REQUIRED ACTION » What is needed here is each entry reproduced exactly, without its pictures.
(PROVIDED MATERIAL begins)
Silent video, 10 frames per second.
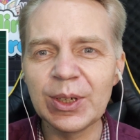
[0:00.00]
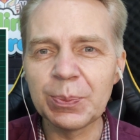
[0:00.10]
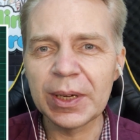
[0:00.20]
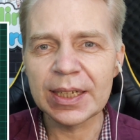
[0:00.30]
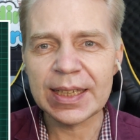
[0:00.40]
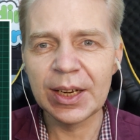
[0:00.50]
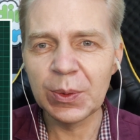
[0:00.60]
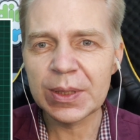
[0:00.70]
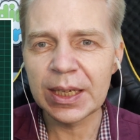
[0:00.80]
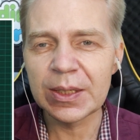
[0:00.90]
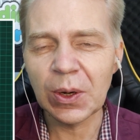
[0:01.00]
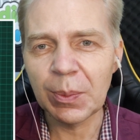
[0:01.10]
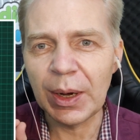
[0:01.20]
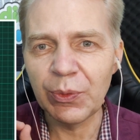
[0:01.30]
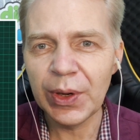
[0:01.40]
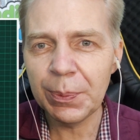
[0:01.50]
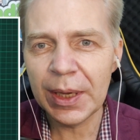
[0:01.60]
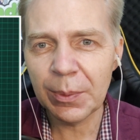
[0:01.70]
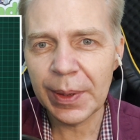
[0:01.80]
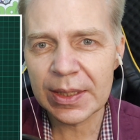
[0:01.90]
look, because I know it's going to talk about
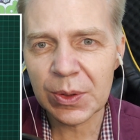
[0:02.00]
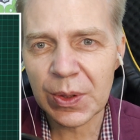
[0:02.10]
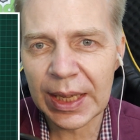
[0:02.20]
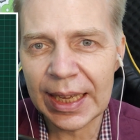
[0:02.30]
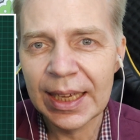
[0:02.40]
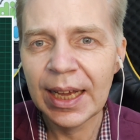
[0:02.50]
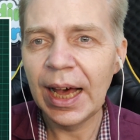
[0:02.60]
Filipino peso today,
(PROVIDED MATERIAL ends)
TASK OUTPUT »
Silent video, 10 frames per second.
[0:00.00]
[0:00.10]
[0:00.20]
[0:00.30]
[0:00.40]
[0:00.50]
[0:00.60]
[0:00.70]
[0:00.80]
[0:00.90]
[0:01.00]
[0:01.10]
[0:01.20]
[0:01.30]
[0:01.40]
[0:01.50]
[0:01.60]
[0:01.70]
[0:01.80]
[0:01.90]
look, because I know it's going to talk about
[0:02.00]
[0:02.10]
[0:02.20]
[0:02.30]
[0:02.40]
[0:02.50]
[0:02.60]
Filipino peso today,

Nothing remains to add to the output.